---------- DATASET RECORDS ----------
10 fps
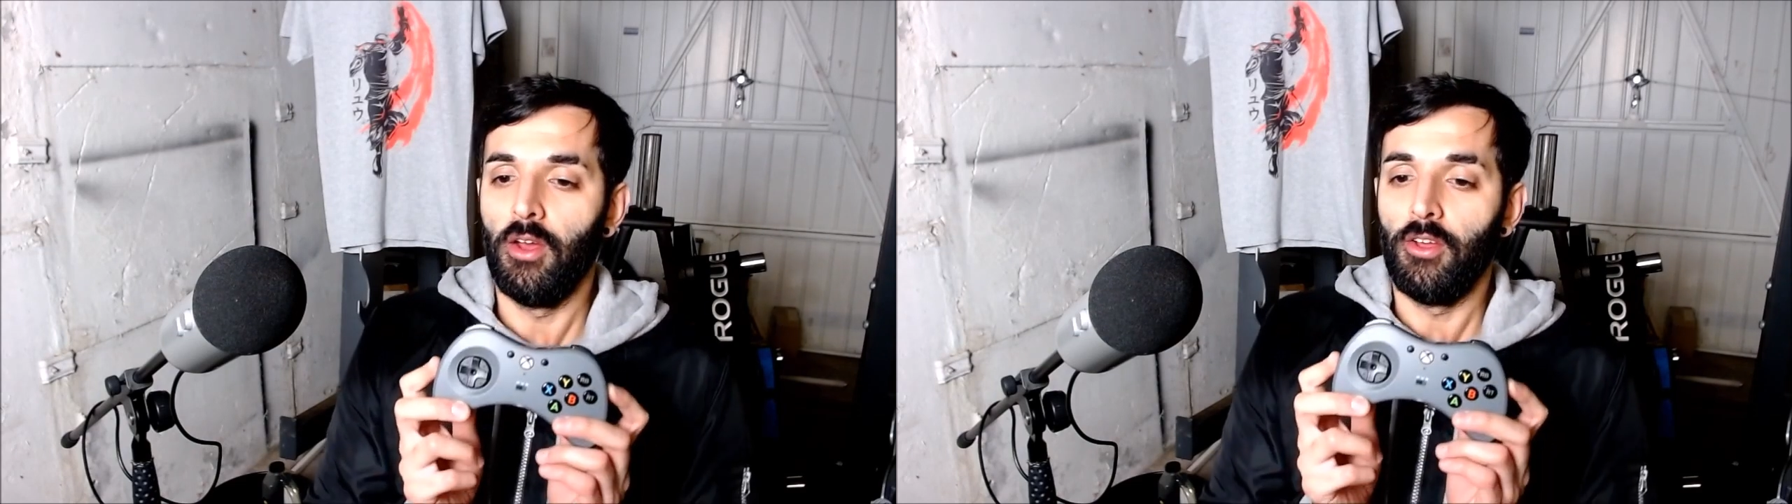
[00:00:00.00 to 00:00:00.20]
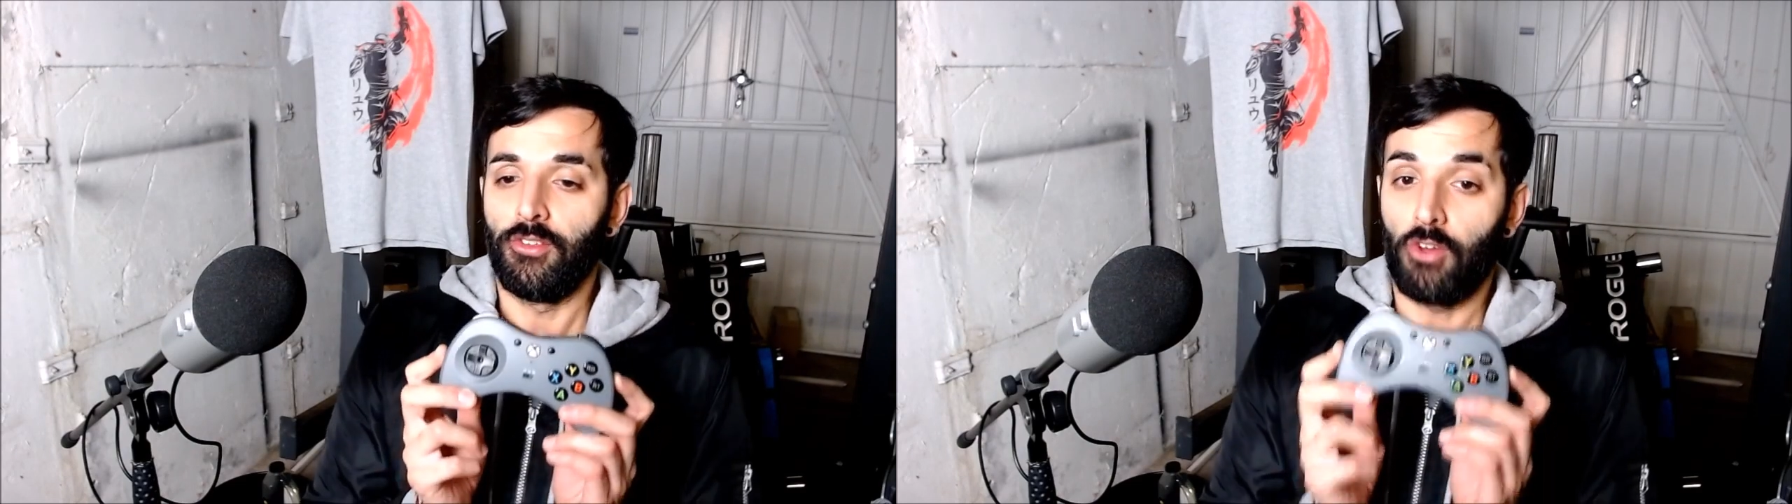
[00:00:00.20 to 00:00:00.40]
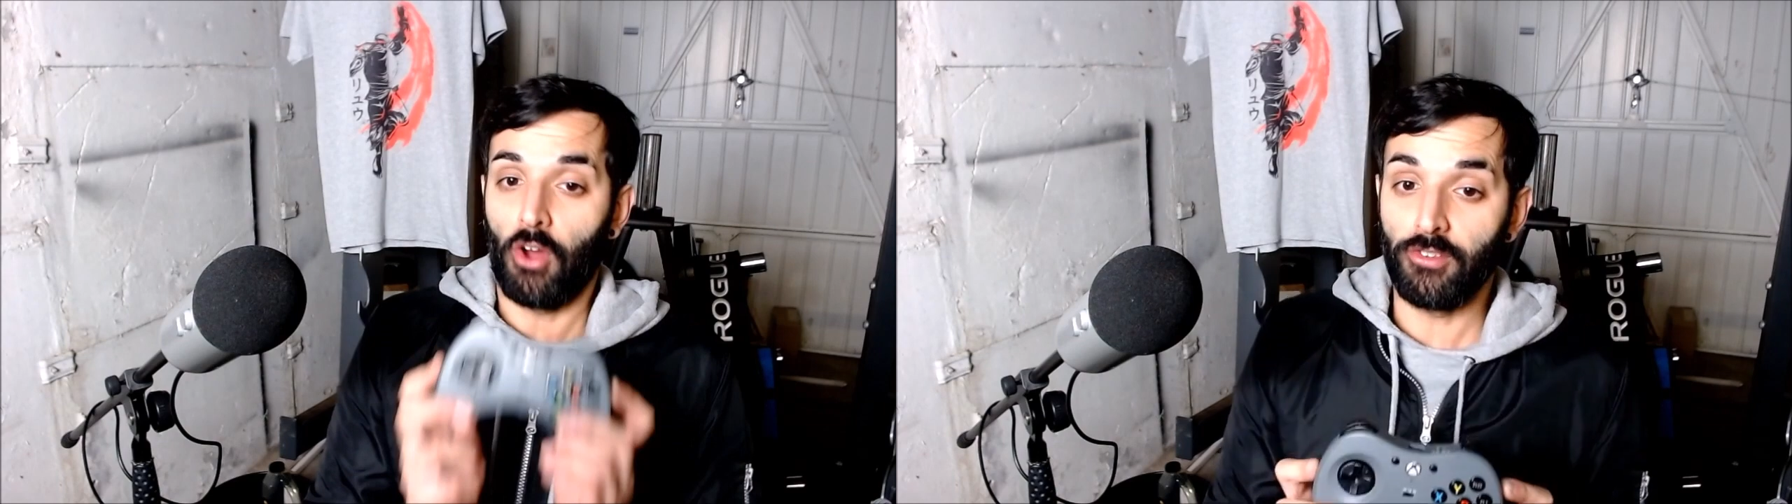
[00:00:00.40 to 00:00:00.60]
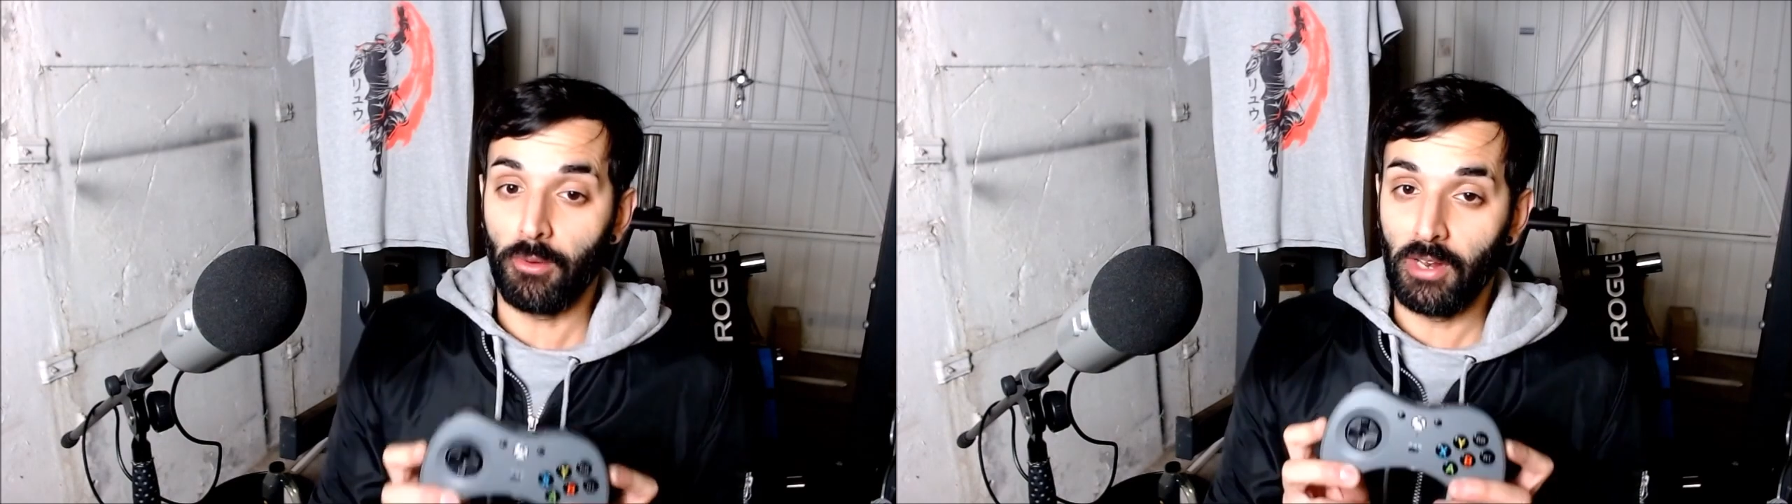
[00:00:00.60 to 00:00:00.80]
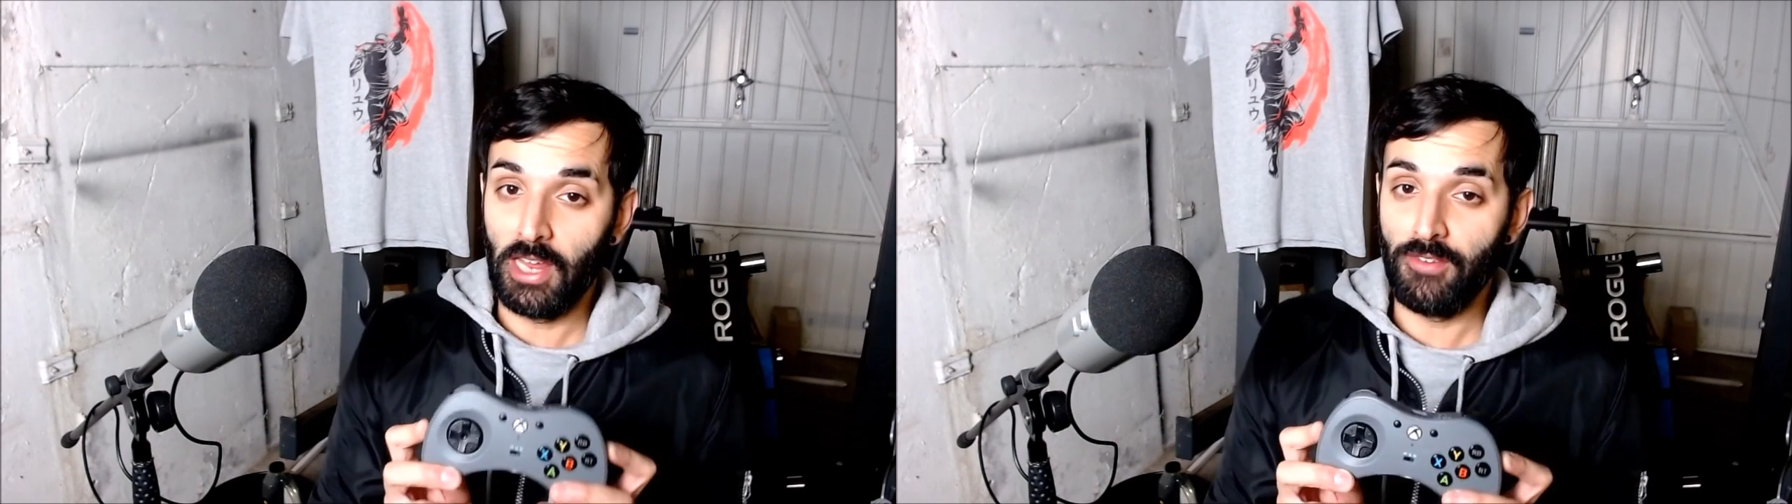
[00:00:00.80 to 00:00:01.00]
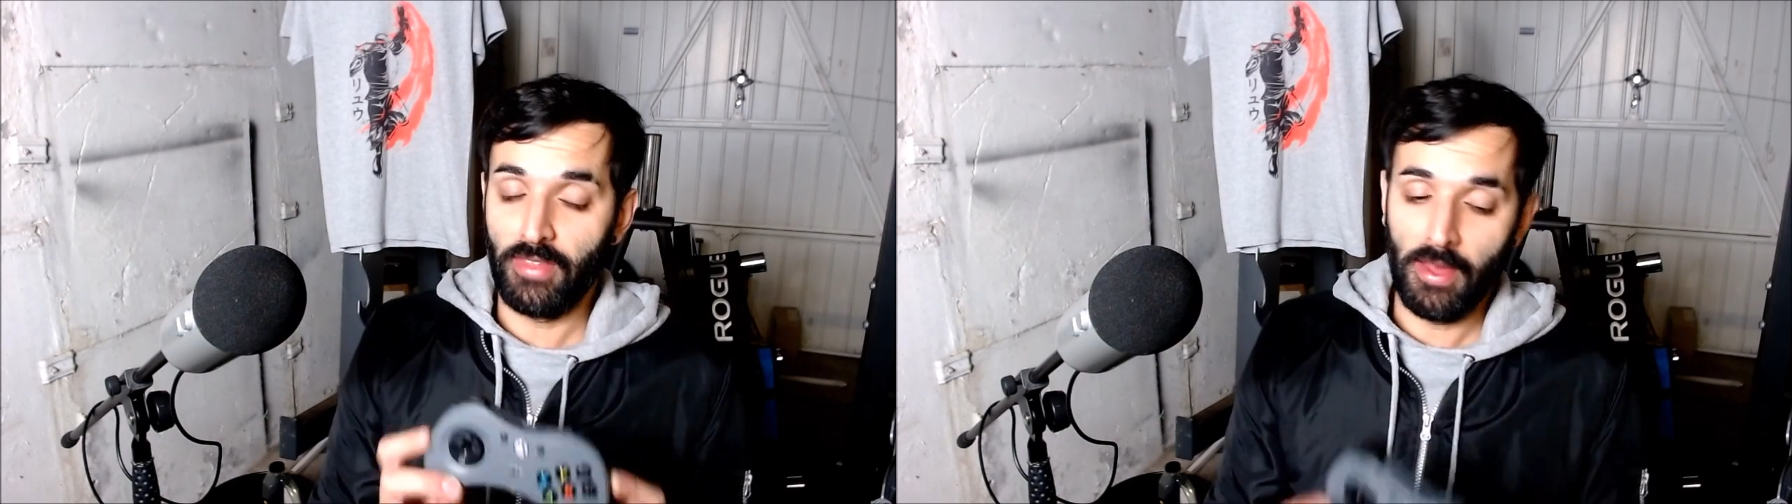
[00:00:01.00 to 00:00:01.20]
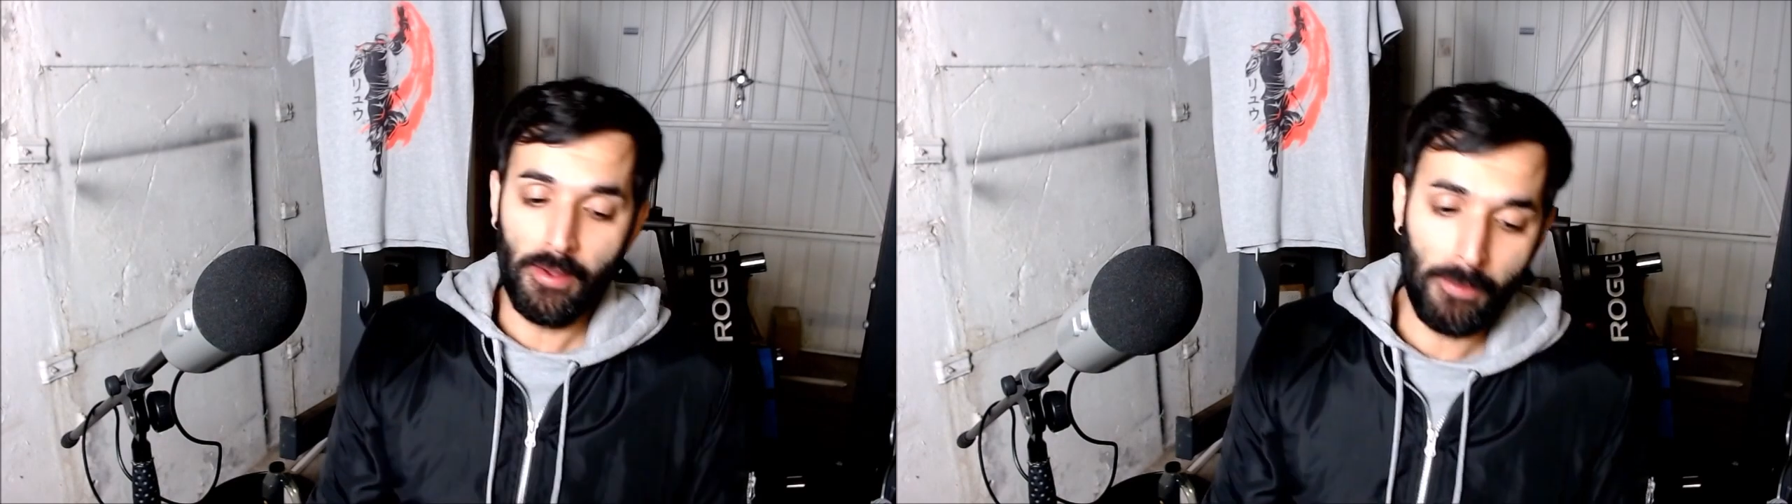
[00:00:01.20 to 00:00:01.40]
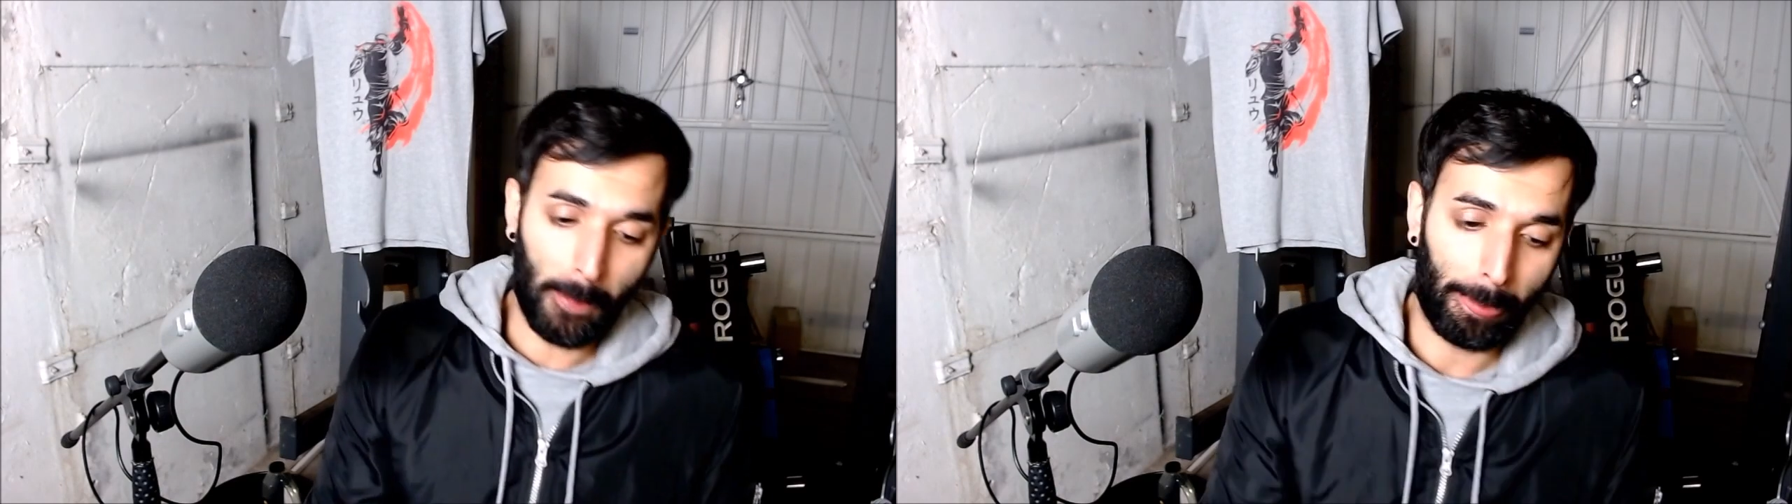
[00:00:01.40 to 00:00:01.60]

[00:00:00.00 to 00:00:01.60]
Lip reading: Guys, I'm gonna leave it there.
----------
---------- DATASET RECORDS ----------
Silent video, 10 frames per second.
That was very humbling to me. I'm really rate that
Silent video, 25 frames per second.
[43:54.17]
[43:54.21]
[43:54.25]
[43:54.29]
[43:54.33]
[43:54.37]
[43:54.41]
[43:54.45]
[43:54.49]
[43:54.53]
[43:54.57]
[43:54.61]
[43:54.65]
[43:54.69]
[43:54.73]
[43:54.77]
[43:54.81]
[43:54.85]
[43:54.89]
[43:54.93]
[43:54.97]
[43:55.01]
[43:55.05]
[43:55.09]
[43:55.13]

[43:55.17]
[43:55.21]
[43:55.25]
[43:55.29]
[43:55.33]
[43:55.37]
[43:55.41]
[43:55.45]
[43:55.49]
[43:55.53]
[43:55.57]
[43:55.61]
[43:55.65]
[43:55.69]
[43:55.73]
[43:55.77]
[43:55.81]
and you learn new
----------
WORK TASK
Would you copy out, exactly and with no pictures, only the lines above from the one that contains "[00:00:00.40 to 00:00:00.60]" through the one that contains "Lip reading: Guys, I'm gonna leave it there."?

RESPONSE BELOW
[00:00:00.40 to 00:00:00.60]
[00:00:00.60 to 00:00:00.80]
[00:00:00.80 to 00:00:01.00]
[00:00:01.00 to 00:00:01.20]
[00:00:01.20 to 00:00:01.40]
[00:00:01.40 to 00:00:01.60]

[00:00:00.00 to 00:00:01.60]
Lip reading: Guys, I'm gonna leave it there.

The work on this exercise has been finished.